But increasingly what Cummings and his agents discovered was that the threats weren’t coming from a network of people—the FBI, a few years after 9/11, had become less concerned about terrorist cells—but instead from young men acting alone. The threat had shifted from an organized group to a lone wolf, Cummings believed. With the intelligence apparatuses of several nations focused on Al Qaeda in Afghanistan and Pakistan, it had become nearly impossible for the organization to train a group of terrorists and then send them to the United States or Europe without being intercepted. Simply, a 9/11-style attack was no longer within Al Qaeda’s capability. The best the organization could do was inspire someone already in the West to carry out a terrorist attack—an attack Al Qaeda’s leadership would likely know nothing about until it happened—and then claim credit once the smoke had cleared. That’s why the FBI became so obsessed with the possibility of a lone-wolf attack; the Bureau now believed that at any time, in any community, someone could radicalize and become a terrorist, with a bomb, a gun, even with household chemicals.
In light of this new theory, the main concern at the Bureau became how to identify these lone wolves before they struck. To assist with this, the FBI came up with a kind of radicalization spectrum, running from sympathizer to operator. All operators were sympathizers at one point, the spectrum theory goes, but not all sympathizers become operators. “We’re looking for the sympathizer who wants to become an operator, and we want to catch them when they step over that line to operator,” Cummings said. “Sometimes, that step takes ten years. Other times, it takes ten minutes.” The FBI tries to identify those who might take this step by scrutinizing Muslims who are espousing radical beliefs, expressing hatred of the United States or its foreign policy, or associating with others who are doing one of those two things. The FBI obtains some of this information through tips or by monitoring radical forums and chat rooms online. But the majority of this information comes from the street level, from informants.

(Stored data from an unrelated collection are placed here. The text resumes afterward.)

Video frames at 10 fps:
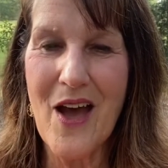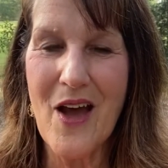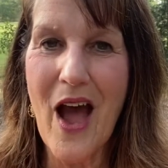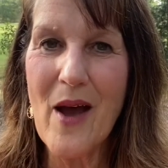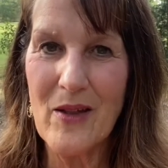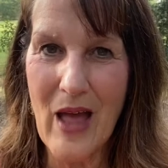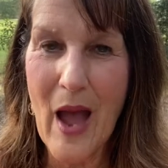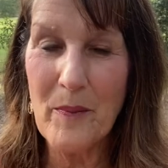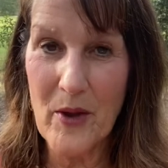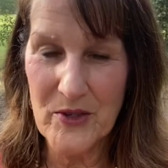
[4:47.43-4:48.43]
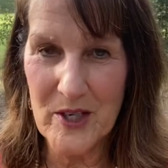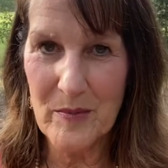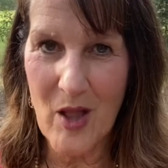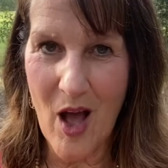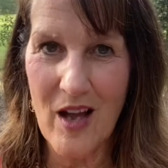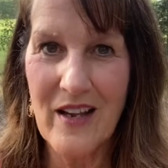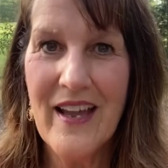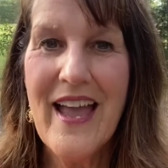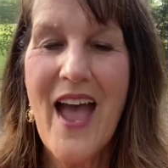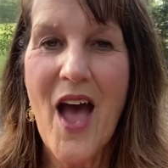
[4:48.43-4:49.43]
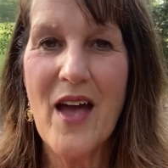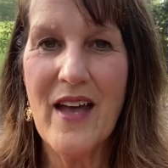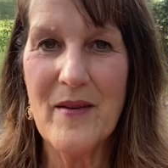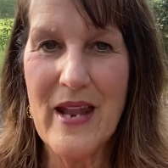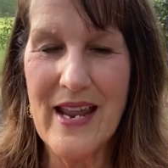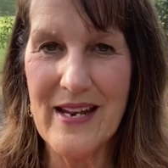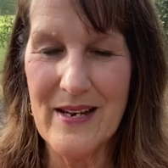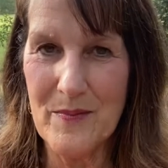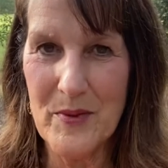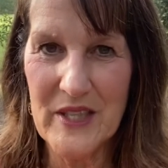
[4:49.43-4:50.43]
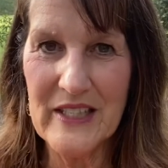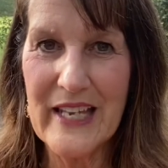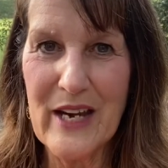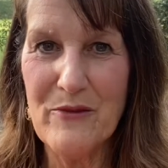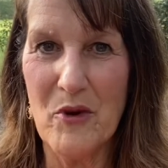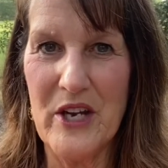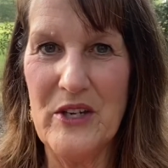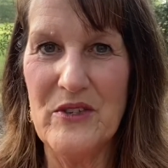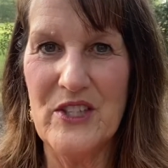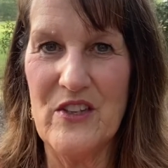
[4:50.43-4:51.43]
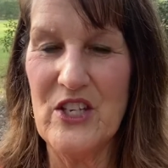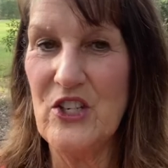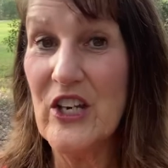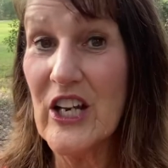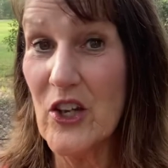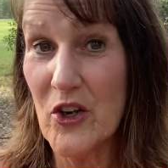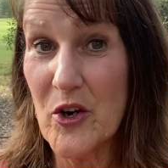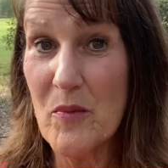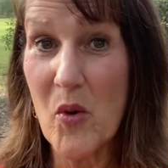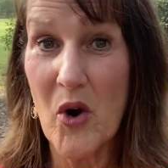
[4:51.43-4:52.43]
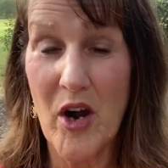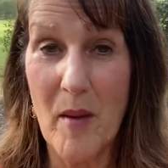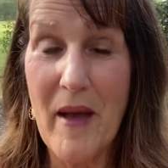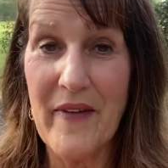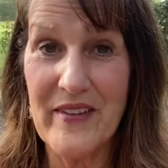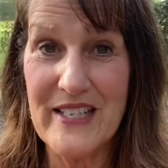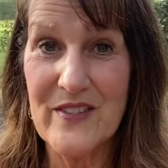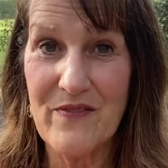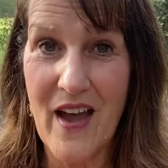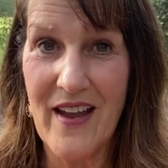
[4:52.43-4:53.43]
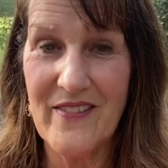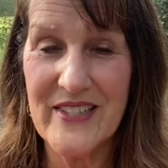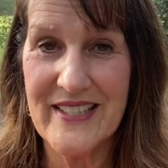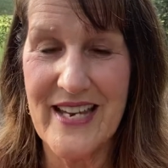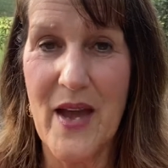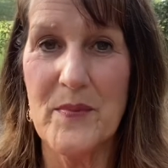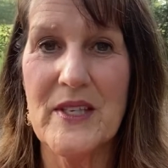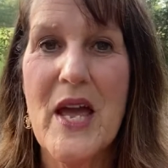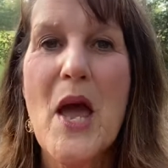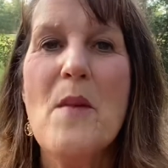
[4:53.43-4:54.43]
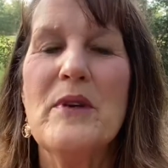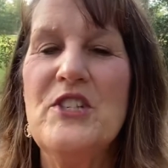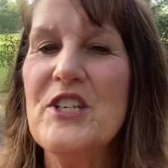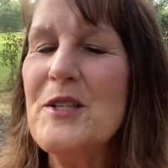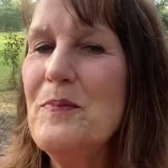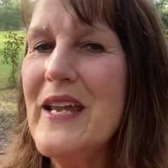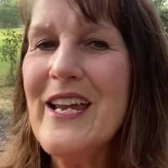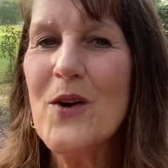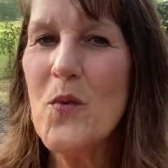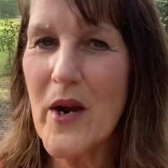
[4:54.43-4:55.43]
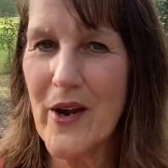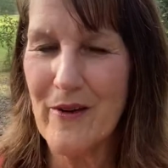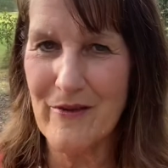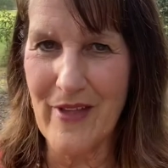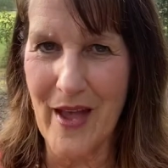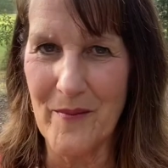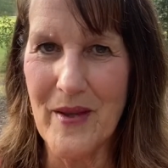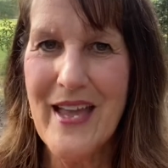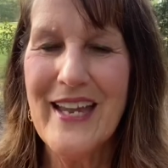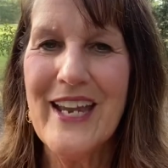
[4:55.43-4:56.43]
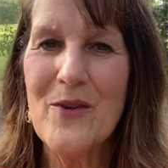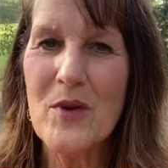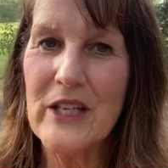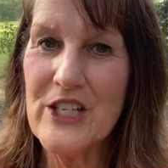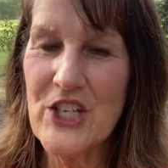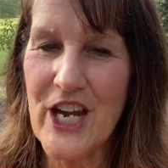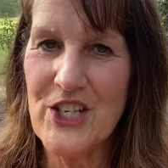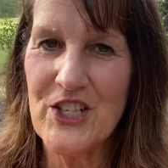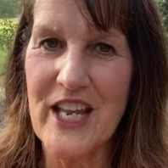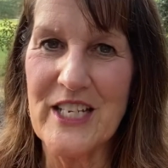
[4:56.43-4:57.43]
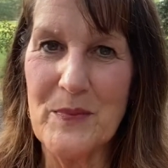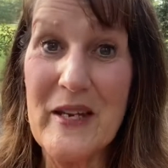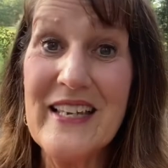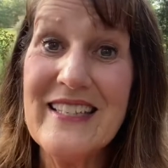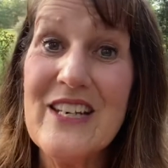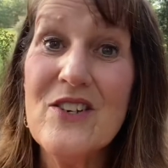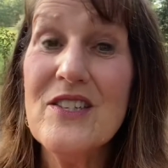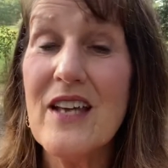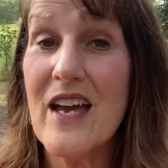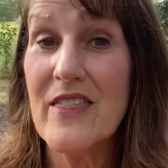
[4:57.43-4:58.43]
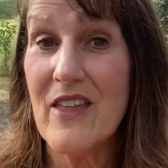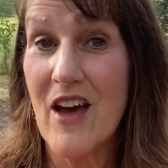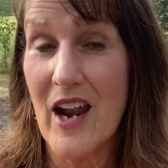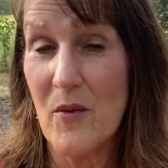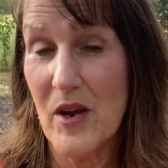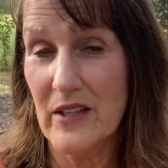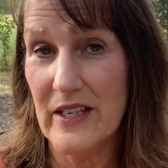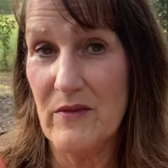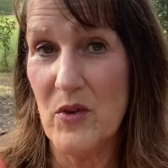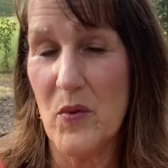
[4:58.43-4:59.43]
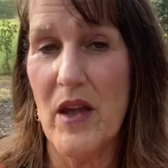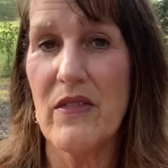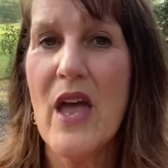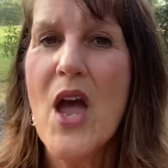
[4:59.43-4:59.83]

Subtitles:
I'll post a blog and put the link for you so that you can learn more about these 5 steps. But just being aware of them can really change things, because here's a thought I want to leave you with.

Throughout the FBI’s history, the numbers of informants the Bureau employs has been a closely guarded secret. Periodically, however, these figures have been made public. A Senate oversight committee in 1975 found the FBI had 1,500 informants. In 1980, officials disclosed there were 2,800. Six years later, following the FBI’s push into drugs and organized crime, the number of informants ballooned to 6,000, according to the Los Angeles Times.19 That number grew significantly after 9/11. For example, in its fiscal year 2008 budget authorization request, the FBI disclosed that it had been working under a secret November 2004 presidential directive demanding an increase in “human source development and management,” and that it needed $12.7 million for a program to keep tabs on its spy network and create software to track and manage 15,000 informants.

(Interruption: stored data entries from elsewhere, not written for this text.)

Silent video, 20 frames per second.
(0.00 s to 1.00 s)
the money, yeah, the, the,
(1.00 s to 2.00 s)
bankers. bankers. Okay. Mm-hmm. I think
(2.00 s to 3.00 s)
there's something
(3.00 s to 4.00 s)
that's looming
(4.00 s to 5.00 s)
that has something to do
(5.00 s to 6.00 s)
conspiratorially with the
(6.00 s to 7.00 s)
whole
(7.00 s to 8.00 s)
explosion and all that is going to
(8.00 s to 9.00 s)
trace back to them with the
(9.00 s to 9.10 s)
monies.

The FBI’s use of informants today is unprecedented. In addition to the roster of 15,000 informants that the Bureau maintains—many of them tasked with infiltrating Muslim communities in the United States—for every informant officially listed, there are as many as three unofficial ones, known in FBI parlance as “hip pockets.” Informants can be doctors, clerks, imams. Some might not even consider themselves informants. But the FBI regularly taps all of them as part of a domestic intelligence apparatus whose only historical peer might be Cointelpro, the program the Bureau ran from the 1950s to the 1970s to discredit and marginalize groups ranging from the Ku Klux Klan to the Communist Party to the Reverend Martin Luther King Jr.’s civil rights organization.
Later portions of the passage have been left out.